### AIM OF THE EXERCISE
Please return all the records exactly, with nothing left out.

### PROVIDED MATERIAL
◇ ◇ ◇ ◇

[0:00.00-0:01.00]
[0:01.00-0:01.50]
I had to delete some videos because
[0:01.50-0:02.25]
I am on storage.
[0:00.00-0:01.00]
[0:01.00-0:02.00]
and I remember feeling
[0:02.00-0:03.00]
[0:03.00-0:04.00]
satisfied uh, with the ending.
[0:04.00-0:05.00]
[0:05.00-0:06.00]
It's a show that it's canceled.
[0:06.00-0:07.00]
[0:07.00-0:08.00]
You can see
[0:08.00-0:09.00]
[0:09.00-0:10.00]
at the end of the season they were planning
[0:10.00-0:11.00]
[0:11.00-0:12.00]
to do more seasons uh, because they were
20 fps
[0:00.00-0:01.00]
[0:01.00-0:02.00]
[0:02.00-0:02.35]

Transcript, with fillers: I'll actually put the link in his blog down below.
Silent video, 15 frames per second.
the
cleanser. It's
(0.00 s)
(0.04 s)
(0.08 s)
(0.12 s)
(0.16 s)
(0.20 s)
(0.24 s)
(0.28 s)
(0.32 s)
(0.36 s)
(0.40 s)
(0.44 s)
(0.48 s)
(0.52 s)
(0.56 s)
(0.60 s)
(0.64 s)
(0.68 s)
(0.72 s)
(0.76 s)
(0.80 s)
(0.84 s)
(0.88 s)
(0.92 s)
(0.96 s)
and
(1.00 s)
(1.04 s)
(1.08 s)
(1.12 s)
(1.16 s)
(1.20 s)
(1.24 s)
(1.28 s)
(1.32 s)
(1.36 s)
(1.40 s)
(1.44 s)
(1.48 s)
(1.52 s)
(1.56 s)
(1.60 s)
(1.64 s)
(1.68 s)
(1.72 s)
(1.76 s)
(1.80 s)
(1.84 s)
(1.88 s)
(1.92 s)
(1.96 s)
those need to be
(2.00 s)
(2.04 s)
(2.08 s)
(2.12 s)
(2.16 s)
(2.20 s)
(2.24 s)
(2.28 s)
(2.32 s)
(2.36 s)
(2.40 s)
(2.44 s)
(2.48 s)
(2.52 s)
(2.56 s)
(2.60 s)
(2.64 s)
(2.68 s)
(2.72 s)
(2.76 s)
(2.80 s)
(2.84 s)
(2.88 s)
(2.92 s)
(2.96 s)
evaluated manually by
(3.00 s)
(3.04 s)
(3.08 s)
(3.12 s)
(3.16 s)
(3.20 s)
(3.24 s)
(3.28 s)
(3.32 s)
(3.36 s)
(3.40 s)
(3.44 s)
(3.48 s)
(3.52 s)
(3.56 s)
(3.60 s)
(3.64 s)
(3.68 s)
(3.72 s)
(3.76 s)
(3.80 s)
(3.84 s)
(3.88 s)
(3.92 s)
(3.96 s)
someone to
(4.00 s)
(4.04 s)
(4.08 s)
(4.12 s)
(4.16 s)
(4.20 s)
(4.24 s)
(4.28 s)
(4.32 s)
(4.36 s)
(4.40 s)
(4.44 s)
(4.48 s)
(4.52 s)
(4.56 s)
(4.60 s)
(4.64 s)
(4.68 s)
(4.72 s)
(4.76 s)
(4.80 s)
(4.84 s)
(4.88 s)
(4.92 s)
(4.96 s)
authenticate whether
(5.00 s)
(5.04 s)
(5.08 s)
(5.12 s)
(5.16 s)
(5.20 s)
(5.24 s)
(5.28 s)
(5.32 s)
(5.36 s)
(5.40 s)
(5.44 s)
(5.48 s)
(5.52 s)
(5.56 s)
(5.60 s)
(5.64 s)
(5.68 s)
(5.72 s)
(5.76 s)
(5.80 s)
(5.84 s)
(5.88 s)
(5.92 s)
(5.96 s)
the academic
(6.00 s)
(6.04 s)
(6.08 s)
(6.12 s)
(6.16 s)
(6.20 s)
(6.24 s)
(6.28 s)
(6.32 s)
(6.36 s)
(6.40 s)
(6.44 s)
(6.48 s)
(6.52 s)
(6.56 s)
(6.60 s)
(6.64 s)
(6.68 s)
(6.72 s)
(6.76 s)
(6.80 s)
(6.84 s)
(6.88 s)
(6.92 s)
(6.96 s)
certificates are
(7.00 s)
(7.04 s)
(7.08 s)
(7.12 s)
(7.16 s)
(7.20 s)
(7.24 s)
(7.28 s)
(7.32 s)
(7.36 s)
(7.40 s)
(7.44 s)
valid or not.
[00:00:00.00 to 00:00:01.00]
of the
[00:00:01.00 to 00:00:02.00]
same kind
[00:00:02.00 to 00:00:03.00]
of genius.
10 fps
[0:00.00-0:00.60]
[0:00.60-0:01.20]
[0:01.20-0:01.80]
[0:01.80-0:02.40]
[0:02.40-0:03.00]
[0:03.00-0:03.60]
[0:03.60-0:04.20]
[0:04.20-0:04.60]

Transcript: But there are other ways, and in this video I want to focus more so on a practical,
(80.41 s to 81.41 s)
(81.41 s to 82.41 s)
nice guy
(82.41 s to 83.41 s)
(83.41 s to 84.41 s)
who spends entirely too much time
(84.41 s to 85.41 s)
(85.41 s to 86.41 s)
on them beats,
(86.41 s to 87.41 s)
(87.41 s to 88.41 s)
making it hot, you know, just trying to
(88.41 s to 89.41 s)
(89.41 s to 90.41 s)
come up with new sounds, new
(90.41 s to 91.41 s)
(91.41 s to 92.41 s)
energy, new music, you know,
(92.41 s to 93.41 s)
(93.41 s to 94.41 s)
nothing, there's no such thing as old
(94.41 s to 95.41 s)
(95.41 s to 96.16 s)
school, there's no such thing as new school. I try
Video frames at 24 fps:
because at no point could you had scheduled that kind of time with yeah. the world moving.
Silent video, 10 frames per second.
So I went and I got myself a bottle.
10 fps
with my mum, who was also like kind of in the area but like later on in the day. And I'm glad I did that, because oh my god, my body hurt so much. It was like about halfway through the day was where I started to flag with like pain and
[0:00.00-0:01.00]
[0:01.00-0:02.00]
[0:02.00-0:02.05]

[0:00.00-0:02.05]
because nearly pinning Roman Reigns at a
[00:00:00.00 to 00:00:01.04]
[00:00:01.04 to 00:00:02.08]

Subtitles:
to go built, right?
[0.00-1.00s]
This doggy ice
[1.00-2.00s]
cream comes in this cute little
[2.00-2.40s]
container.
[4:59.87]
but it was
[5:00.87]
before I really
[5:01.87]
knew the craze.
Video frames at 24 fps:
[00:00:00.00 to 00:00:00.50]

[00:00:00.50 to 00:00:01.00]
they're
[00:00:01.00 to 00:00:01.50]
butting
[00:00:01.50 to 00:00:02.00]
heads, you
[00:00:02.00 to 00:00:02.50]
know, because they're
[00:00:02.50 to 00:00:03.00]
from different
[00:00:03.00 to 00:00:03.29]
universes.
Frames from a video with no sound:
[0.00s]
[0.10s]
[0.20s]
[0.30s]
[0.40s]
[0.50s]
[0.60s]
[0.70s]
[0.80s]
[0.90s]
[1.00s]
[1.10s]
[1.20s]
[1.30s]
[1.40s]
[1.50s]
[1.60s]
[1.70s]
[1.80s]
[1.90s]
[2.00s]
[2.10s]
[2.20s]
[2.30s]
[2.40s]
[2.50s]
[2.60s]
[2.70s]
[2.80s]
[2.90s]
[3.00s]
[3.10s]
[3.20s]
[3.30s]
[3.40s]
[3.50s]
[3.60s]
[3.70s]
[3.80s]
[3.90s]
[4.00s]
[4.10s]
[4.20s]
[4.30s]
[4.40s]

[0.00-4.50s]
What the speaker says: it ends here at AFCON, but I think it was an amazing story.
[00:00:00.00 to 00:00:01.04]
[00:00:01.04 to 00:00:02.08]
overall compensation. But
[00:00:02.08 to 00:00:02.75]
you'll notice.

◇ ◇ ◇ ◇

### TASK ANSWER
[0:00.00-0:01.00]
[0:01.00-0:01.50]
I had to delete some videos because
[0:01.50-0:02.25]
I am on storage.
[0:00.00-0:01.00]
[0:01.00-0:02.00]
and I remember feeling
[0:02.00-0:03.00]
[0:03.00-0:04.00]
satisfied uh, with the ending.
[0:04.00-0:05.00]
[0:05.00-0:06.00]
It's a show that it's canceled.
[0:06.00-0:07.00]
[0:07.00-0:08.00]
You can see
[0:08.00-0:09.00]
[0:09.00-0:10.00]
at the end of the season they were planning
[0:10.00-0:11.00]
[0:11.00-0:12.00]
to do more seasons uh, because they were
20 fps
[0:00.00-0:01.00]
[0:01.00-0:02.00]
[0:02.00-0:02.35]

Transcript, with fillers: I'll actually put the link in his blog down below.
Silent video, 15 frames per second.
the
cleanser. It's
(0.00 s)
(0.04 s)
(0.08 s)
(0.12 s)
(0.16 s)
(0.20 s)
(0.24 s)
(0.28 s)
(0.32 s)
(0.36 s)
(0.40 s)
(0.44 s)
(0.48 s)
(0.52 s)
(0.56 s)
(0.60 s)
(0.64 s)
(0.68 s)
(0.72 s)
(0.76 s)
(0.80 s)
(0.84 s)
(0.88 s)
(0.92 s)
(0.96 s)
and
(1.00 s)
(1.04 s)
(1.08 s)
(1.12 s)
(1.16 s)
(1.20 s)
(1.24 s)
(1.28 s)
(1.32 s)
(1.36 s)
(1.40 s)
(1.44 s)
(1.48 s)
(1.52 s)
(1.56 s)
(1.60 s)
(1.64 s)
(1.68 s)
(1.72 s)
(1.76 s)
(1.80 s)
(1.84 s)
(1.88 s)
(1.92 s)
(1.96 s)
those need to be
(2.00 s)
(2.04 s)
(2.08 s)
(2.12 s)
(2.16 s)
(2.20 s)
(2.24 s)
(2.28 s)
(2.32 s)
(2.36 s)
(2.40 s)
(2.44 s)
(2.48 s)
(2.52 s)
(2.56 s)
(2.60 s)
(2.64 s)
(2.68 s)
(2.72 s)
(2.76 s)
(2.80 s)
(2.84 s)
(2.88 s)
(2.92 s)
(2.96 s)
evaluated manually by
(3.00 s)
(3.04 s)
(3.08 s)
(3.12 s)
(3.16 s)
(3.20 s)
(3.24 s)
(3.28 s)
(3.32 s)
(3.36 s)
(3.40 s)
(3.44 s)
(3.48 s)
(3.52 s)
(3.56 s)
(3.60 s)
(3.64 s)
(3.68 s)
(3.72 s)
(3.76 s)
(3.80 s)
(3.84 s)
(3.88 s)
(3.92 s)
(3.96 s)
someone to
(4.00 s)
(4.04 s)
(4.08 s)
(4.12 s)
(4.16 s)
(4.20 s)
(4.24 s)
(4.28 s)
(4.32 s)
(4.36 s)
(4.40 s)
(4.44 s)
(4.48 s)
(4.52 s)
(4.56 s)
(4.60 s)
(4.64 s)
(4.68 s)
(4.72 s)
(4.76 s)
(4.80 s)
(4.84 s)
(4.88 s)
(4.92 s)
(4.96 s)
authenticate whether
(5.00 s)
(5.04 s)
(5.08 s)
(5.12 s)
(5.16 s)
(5.20 s)
(5.24 s)
(5.28 s)
(5.32 s)
(5.36 s)
(5.40 s)
(5.44 s)
(5.48 s)
(5.52 s)
(5.56 s)
(5.60 s)
(5.64 s)
(5.68 s)
(5.72 s)
(5.76 s)
(5.80 s)
(5.84 s)
(5.88 s)
(5.92 s)
(5.96 s)
the academic
(6.00 s)
(6.04 s)
(6.08 s)
(6.12 s)
(6.16 s)
(6.20 s)
(6.24 s)
(6.28 s)
(6.32 s)
(6.36 s)
(6.40 s)
(6.44 s)
(6.48 s)
(6.52 s)
(6.56 s)
(6.60 s)
(6.64 s)
(6.68 s)
(6.72 s)
(6.76 s)
(6.80 s)
(6.84 s)
(6.88 s)
(6.92 s)
(6.96 s)
certificates are
(7.00 s)
(7.04 s)
(7.08 s)
(7.12 s)
(7.16 s)
(7.20 s)
(7.24 s)
(7.28 s)
(7.32 s)
(7.36 s)
(7.40 s)
(7.44 s)
valid or not.
[00:00:00.00 to 00:00:01.00]
of the
[00:00:01.00 to 00:00:02.00]
same kind
[00:00:02.00 to 00:00:03.00]
of genius.
10 fps
[0:00.00-0:00.60]
[0:00.60-0:01.20]
[0:01.20-0:01.80]
[0:01.80-0:02.40]
[0:02.40-0:03.00]
[0:03.00-0:03.60]
[0:03.60-0:04.20]
[0:04.20-0:04.60]

Transcript: But there are other ways, and in this video I want to focus more so on a practical,
(80.41 s to 81.41 s)
(81.41 s to 82.41 s)
nice guy
(82.41 s to 83.41 s)
(83.41 s to 84.41 s)
who spends entirely too much time
(84.41 s to 85.41 s)
(85.41 s to 86.41 s)
on them beats,
(86.41 s to 87.41 s)
(87.41 s to 88.41 s)
making it hot, you know, just trying to
(88.41 s to 89.41 s)
(89.41 s to 90.41 s)
come up with new sounds, new
(90.41 s to 91.41 s)
(91.41 s to 92.41 s)
energy, new music, you know,
(92.41 s to 93.41 s)
(93.41 s to 94.41 s)
nothing, there's no such thing as old
(94.41 s to 95.41 s)
(95.41 s to 96.16 s)
school, there's no such thing as new school. I try
Video frames at 24 fps:
because at no point could you had scheduled that kind of time with yeah. the world moving.
Silent video, 10 frames per second.
So I went and I got myself a bottle.
10 fps
with my mum, who was also like kind of in the area but like later on in the day. And I'm glad I did that, because oh my god, my body hurt so much. It was like about halfway through the day was where I started to flag with like pain and
[0:00.00-0:01.00]
[0:01.00-0:02.00]
[0:02.00-0:02.05]

[0:00.00-0:02.05]
because nearly pinning Roman Reigns at a
[00:00:00.00 to 00:00:01.04]
[00:00:01.04 to 00:00:02.08]

Subtitles:
to go built, right?
[0.00-1.00s]
This doggy ice
[1.00-2.00s]
cream comes in this cute little
[2.00-2.40s]
container.
[4:59.87]
but it was
[5:00.87]
before I really
[5:01.87]
knew the craze.
Video frames at 24 fps:
[00:00:00.00 to 00:00:00.50]

[00:00:00.50 to 00:00:01.00]
they're
[00:00:01.00 to 00:00:01.50]
butting
[00:00:01.50 to 00:00:02.00]
heads, you
[00:00:02.00 to 00:00:02.50]
know, because they're
[00:00:02.50 to 00:00:03.00]
from different
[00:00:03.00 to 00:00:03.29]
universes.
Frames from a video with no sound:
[0.00s]
[0.10s]
[0.20s]
[0.30s]
[0.40s]
[0.50s]
[0.60s]
[0.70s]
[0.80s]
[0.90s]
[1.00s]
[1.10s]
[1.20s]
[1.30s]
[1.40s]
[1.50s]
[1.60s]
[1.70s]
[1.80s]
[1.90s]
[2.00s]
[2.10s]
[2.20s]
[2.30s]
[2.40s]
[2.50s]
[2.60s]
[2.70s]
[2.80s]
[2.90s]
[3.00s]
[3.10s]
[3.20s]
[3.30s]
[3.40s]
[3.50s]
[3.60s]
[3.70s]
[3.80s]
[3.90s]
[4.00s]
[4.10s]
[4.20s]
[4.30s]
[4.40s]

[0.00-4.50s]
What the speaker says: it ends here at AFCON, but I think it was an amazing story.
[00:00:00.00 to 00:00:01.04]
[00:00:01.04 to 00:00:02.08]
overall compensation. But
[00:00:02.08 to 00:00:02.75]
you'll notice.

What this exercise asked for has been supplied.